GIVEN RECORDS >>
━━━━━━━━━━━━━━━━━━━━━━━━━━━━━━

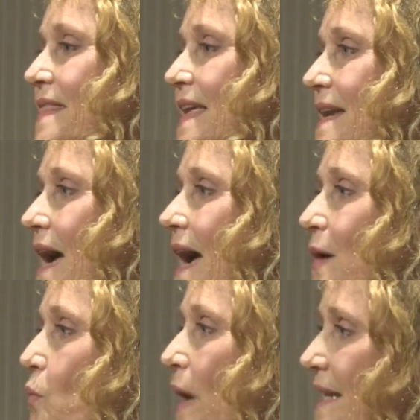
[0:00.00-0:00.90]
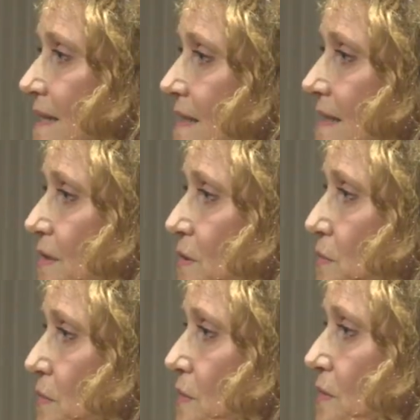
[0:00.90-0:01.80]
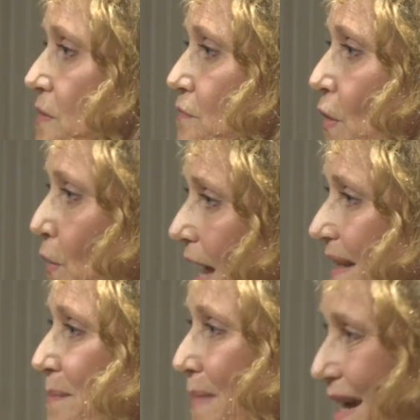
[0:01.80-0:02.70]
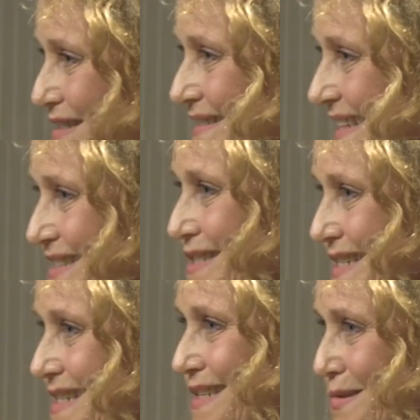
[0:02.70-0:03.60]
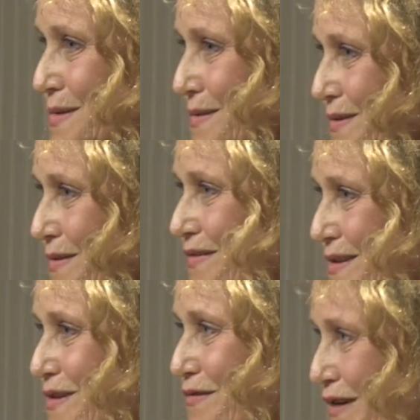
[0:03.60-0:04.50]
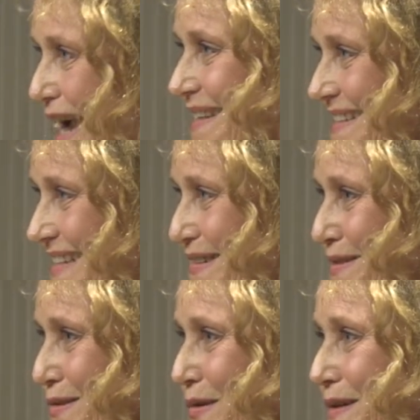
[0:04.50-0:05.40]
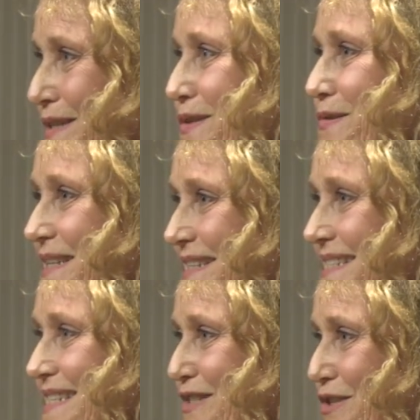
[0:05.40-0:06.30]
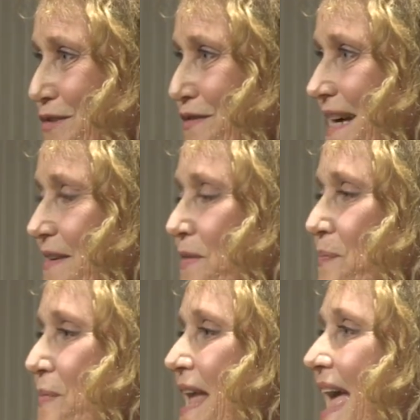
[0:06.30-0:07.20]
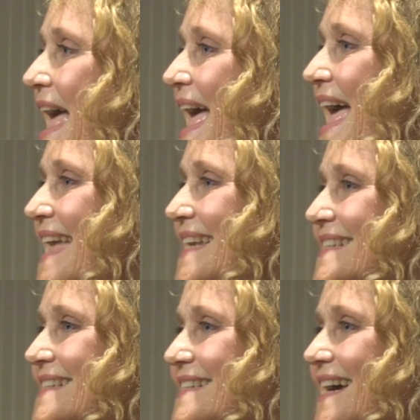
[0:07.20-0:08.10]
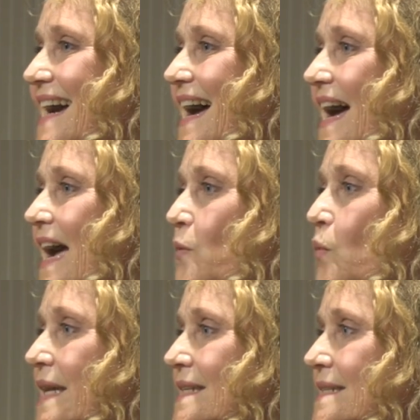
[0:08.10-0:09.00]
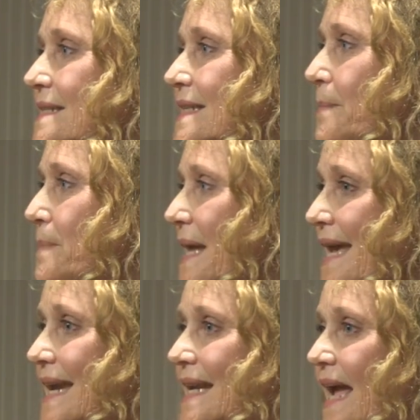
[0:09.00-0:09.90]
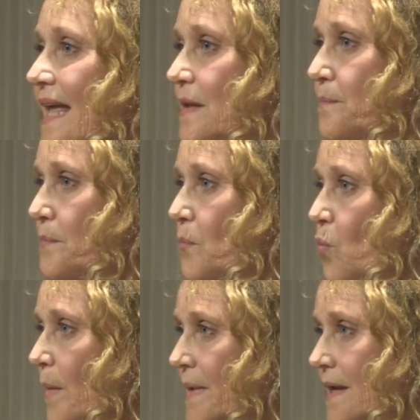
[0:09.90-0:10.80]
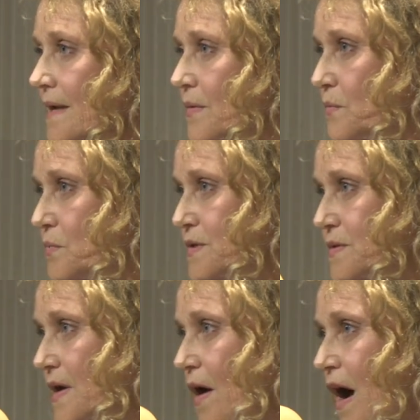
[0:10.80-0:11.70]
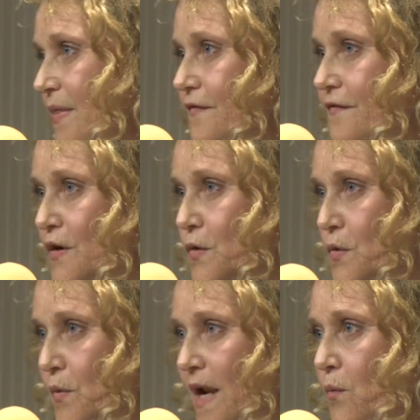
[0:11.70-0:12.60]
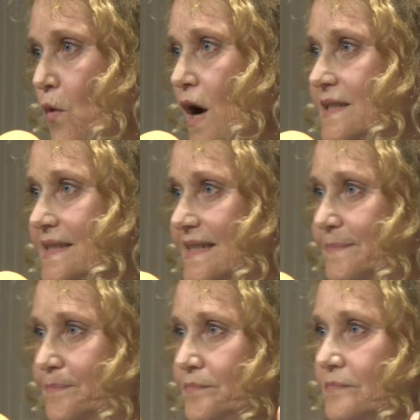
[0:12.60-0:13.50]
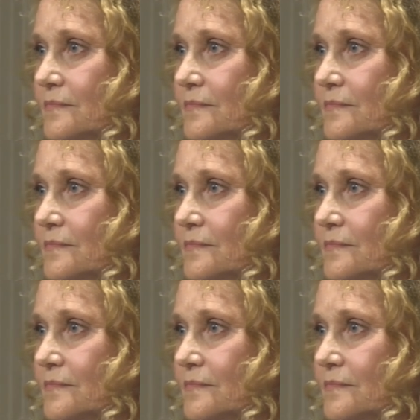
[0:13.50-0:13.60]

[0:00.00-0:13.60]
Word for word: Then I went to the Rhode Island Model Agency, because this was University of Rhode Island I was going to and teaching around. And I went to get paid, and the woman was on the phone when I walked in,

━━━━━━━━━━━━━━━━━━━━━━━━━━━━━━

PROBLEM DETAILS >>
Return the full material word for word. Do not include the pictures.

TASK RESULT >>
[0:00.00-0:00.90]
[0:00.90-0:01.80]
[0:01.80-0:02.70]
[0:02.70-0:03.60]
[0:03.60-0:04.50]
[0:04.50-0:05.40]
[0:05.40-0:06.30]
[0:06.30-0:07.20]
[0:07.20-0:08.10]
[0:08.10-0:09.00]
[0:09.00-0:09.90]
[0:09.90-0:10.80]
[0:10.80-0:11.70]
[0:11.70-0:12.60]
[0:12.60-0:13.50]
[0:13.50-0:13.60]

[0:00.00-0:13.60]
Word for word: Then I went to the Rhode Island Model Agency, because this was University of Rhode Island I was going to and teaching around. And I went to get paid, and the woman was on the phone when I walked in,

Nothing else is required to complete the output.